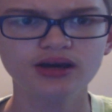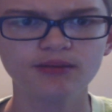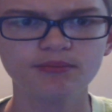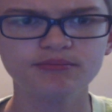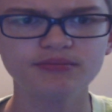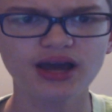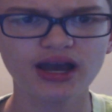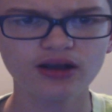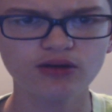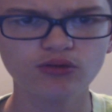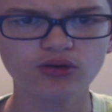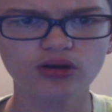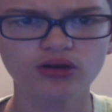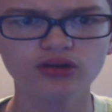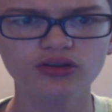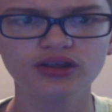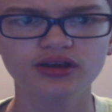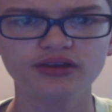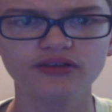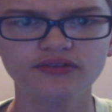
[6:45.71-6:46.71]

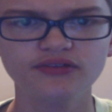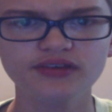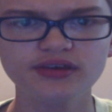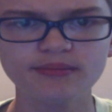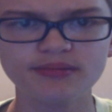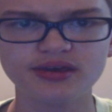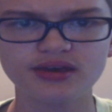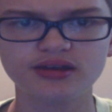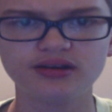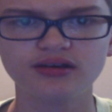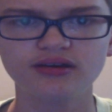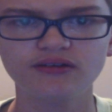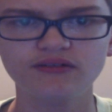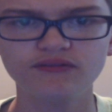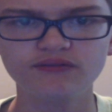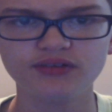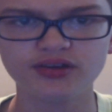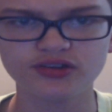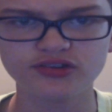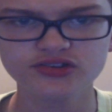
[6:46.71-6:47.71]
Macworld, Debian,
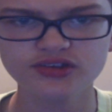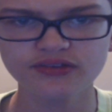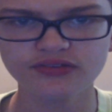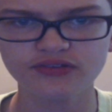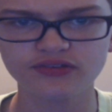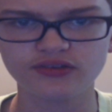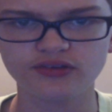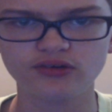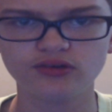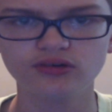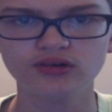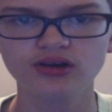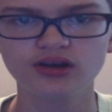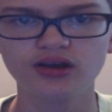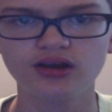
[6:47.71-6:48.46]
Fujitsu,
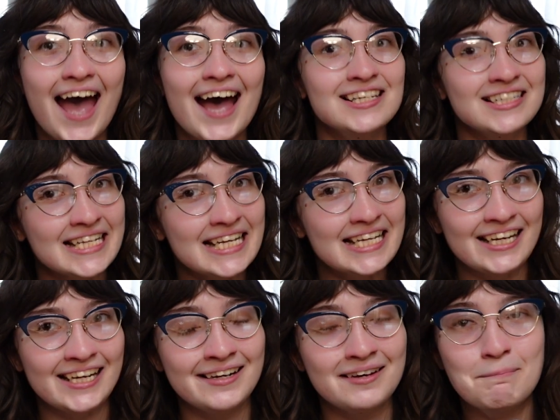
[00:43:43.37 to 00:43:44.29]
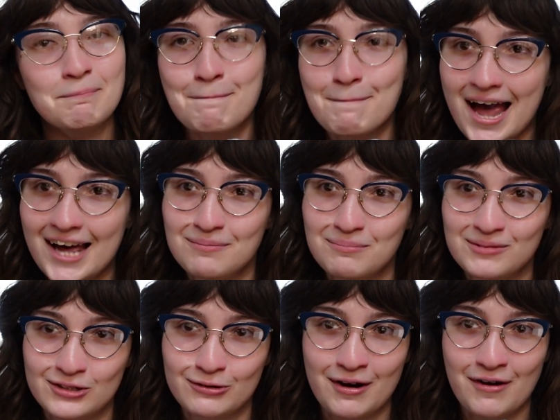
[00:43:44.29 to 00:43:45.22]
as in Madame
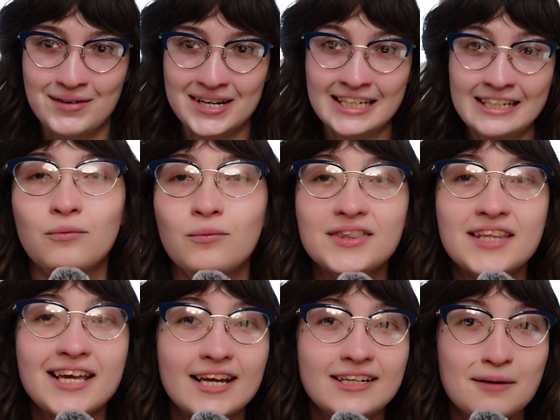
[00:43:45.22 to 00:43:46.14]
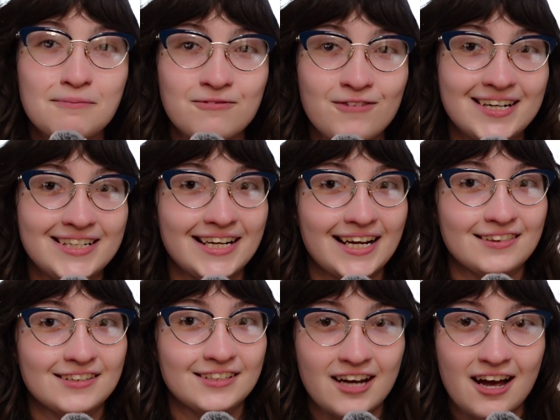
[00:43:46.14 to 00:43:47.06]
Zeroni. What they end up finding
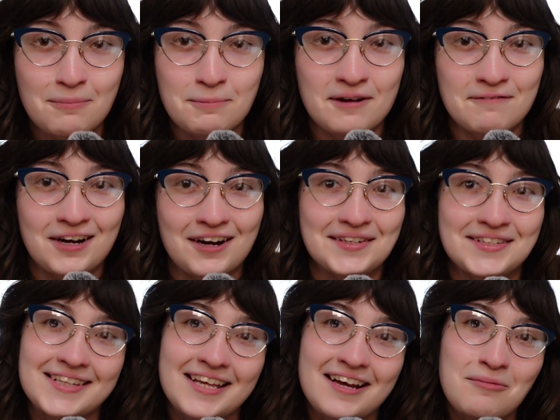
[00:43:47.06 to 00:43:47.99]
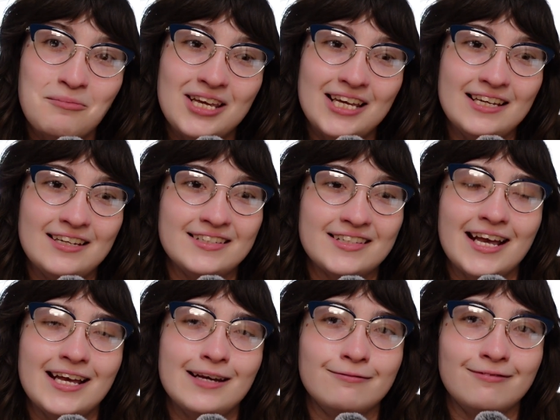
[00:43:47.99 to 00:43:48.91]
at the top of God's Thumb is
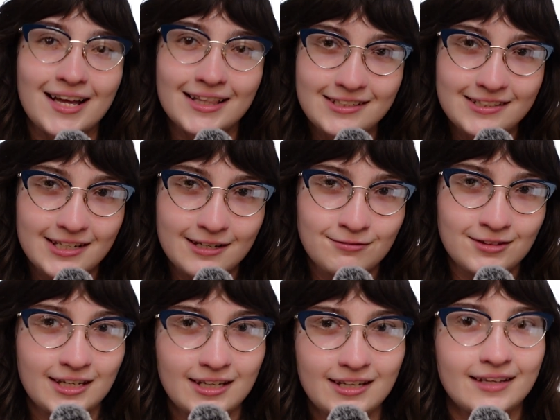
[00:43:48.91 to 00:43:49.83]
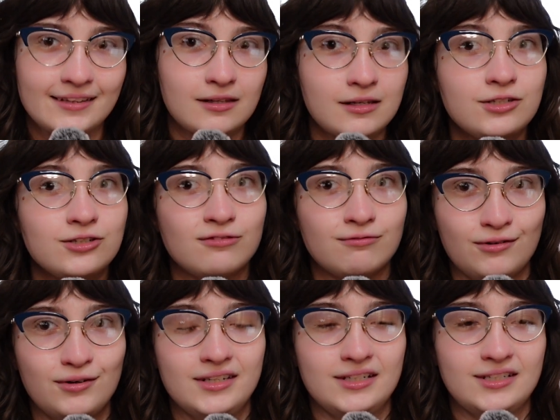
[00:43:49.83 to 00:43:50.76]
a relatively, at least
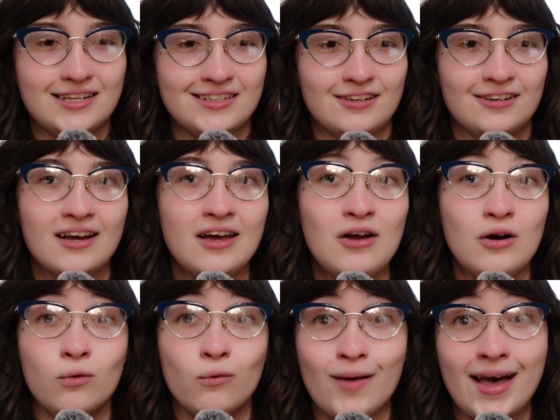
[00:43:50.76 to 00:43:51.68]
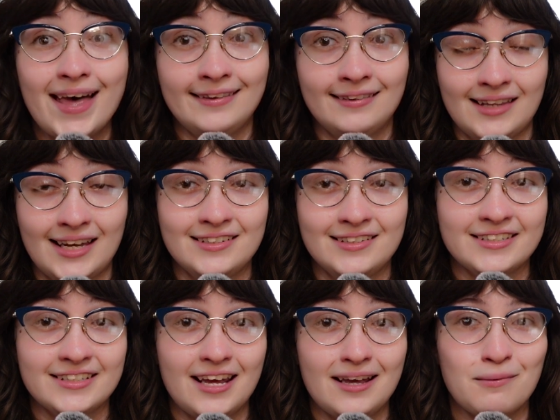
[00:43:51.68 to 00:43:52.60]
for the desert, wet
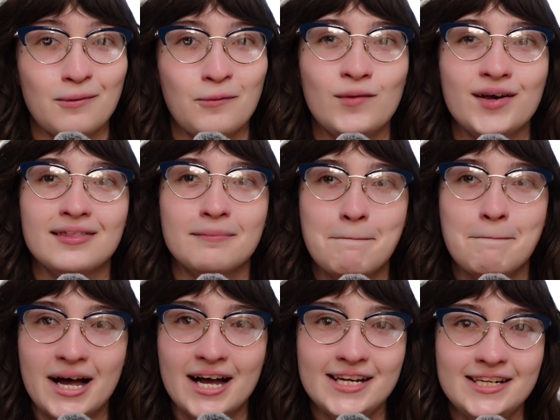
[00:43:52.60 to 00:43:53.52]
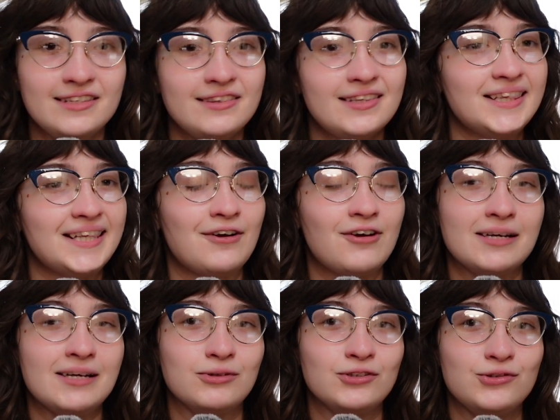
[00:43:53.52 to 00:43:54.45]
landscape with mud that they are
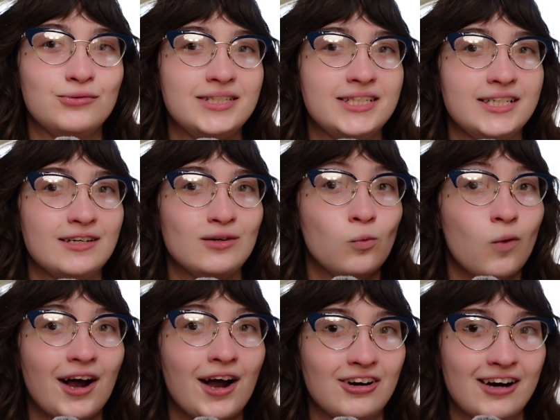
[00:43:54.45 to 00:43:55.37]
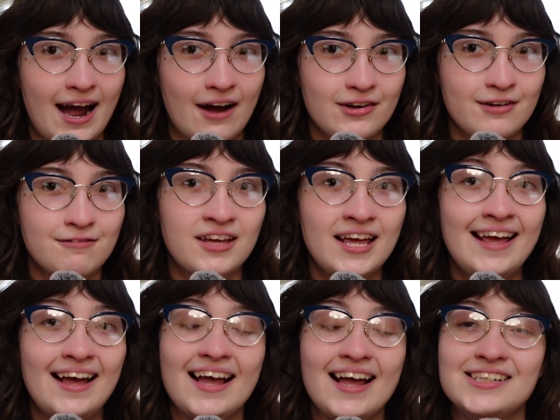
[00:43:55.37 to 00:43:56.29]
able to dig water out of,
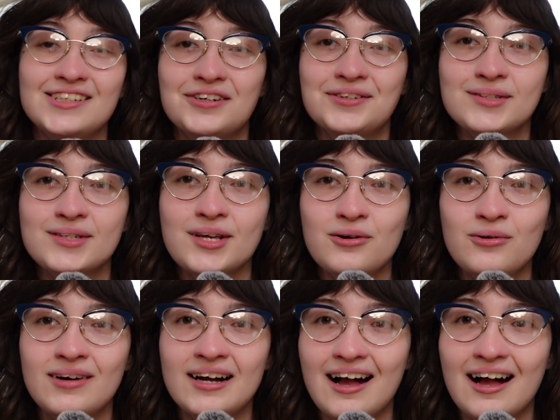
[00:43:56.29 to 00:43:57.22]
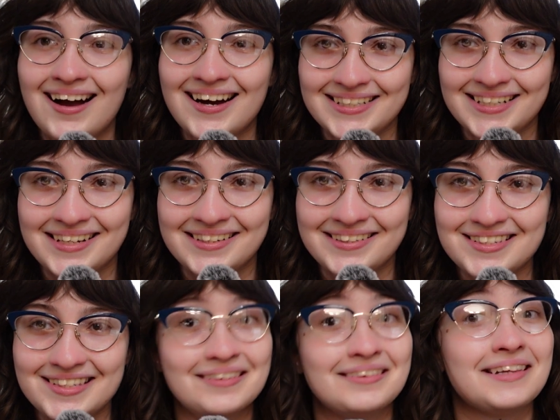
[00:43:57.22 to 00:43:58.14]
and also
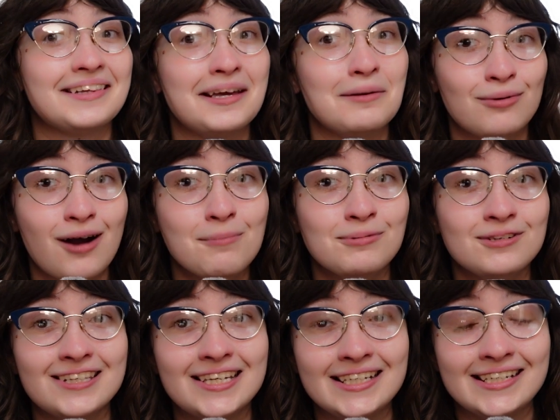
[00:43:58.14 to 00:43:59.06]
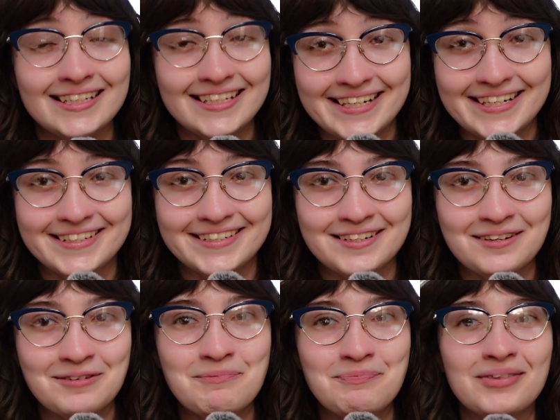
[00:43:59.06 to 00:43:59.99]
onions that they promptly eat.
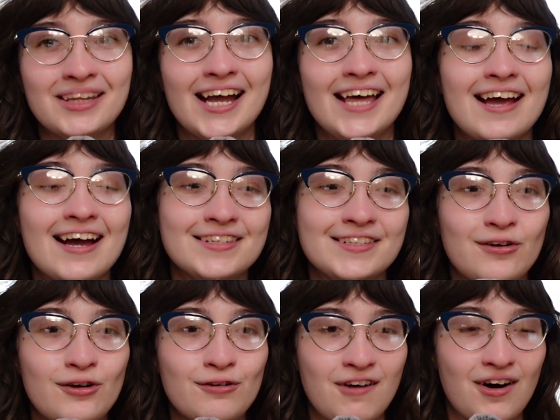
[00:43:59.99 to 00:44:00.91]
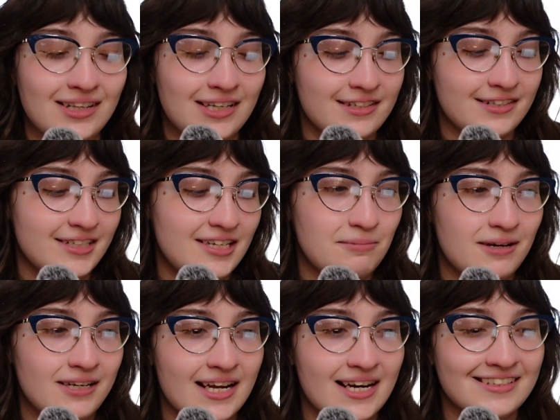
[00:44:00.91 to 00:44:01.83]
And as they're falling asleep
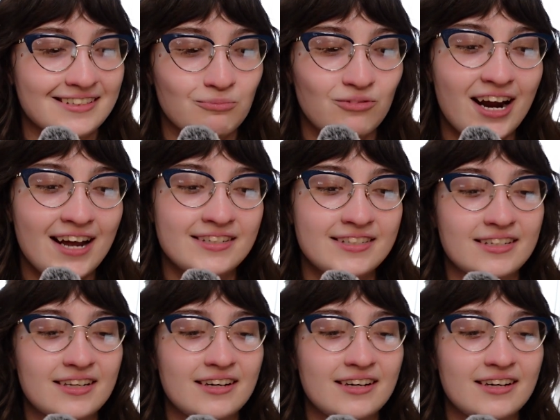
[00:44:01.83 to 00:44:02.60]
and getting some rest,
----------------
WHAT YOU NEED TO DO
Line by line, reproduce the material above exactly, leaving each picture out.

ANSWER TO THE PROBLEM
[6:45.71-6:46.71]

[6:46.71-6:47.71]
Macworld, Debian,
[6:47.71-6:48.46]
Fujitsu,
[00:43:43.37 to 00:43:44.29]
[00:43:44.29 to 00:43:45.22]
as in Madame
[00:43:45.22 to 00:43:46.14]
[00:43:46.14 to 00:43:47.06]
Zeroni. What they end up finding
[00:43:47.06 to 00:43:47.99]
[00:43:47.99 to 00:43:48.91]
at the top of God's Thumb is
[00:43:48.91 to 00:43:49.83]
[00:43:49.83 to 00:43:50.76]
a relatively, at least
[00:43:50.76 to 00:43:51.68]
[00:43:51.68 to 00:43:52.60]
for the desert, wet
[00:43:52.60 to 00:43:53.52]
[00:43:53.52 to 00:43:54.45]
landscape with mud that they are
[00:43:54.45 to 00:43:55.37]
[00:43:55.37 to 00:43:56.29]
able to dig water out of,
[00:43:56.29 to 00:43:57.22]
[00:43:57.22 to 00:43:58.14]
and also
[00:43:58.14 to 00:43:59.06]
[00:43:59.06 to 00:43:59.99]
onions that they promptly eat.
[00:43:59.99 to 00:44:00.91]
[00:44:00.91 to 00:44:01.83]
And as they're falling asleep
[00:44:01.83 to 00:44:02.60]
and getting some rest,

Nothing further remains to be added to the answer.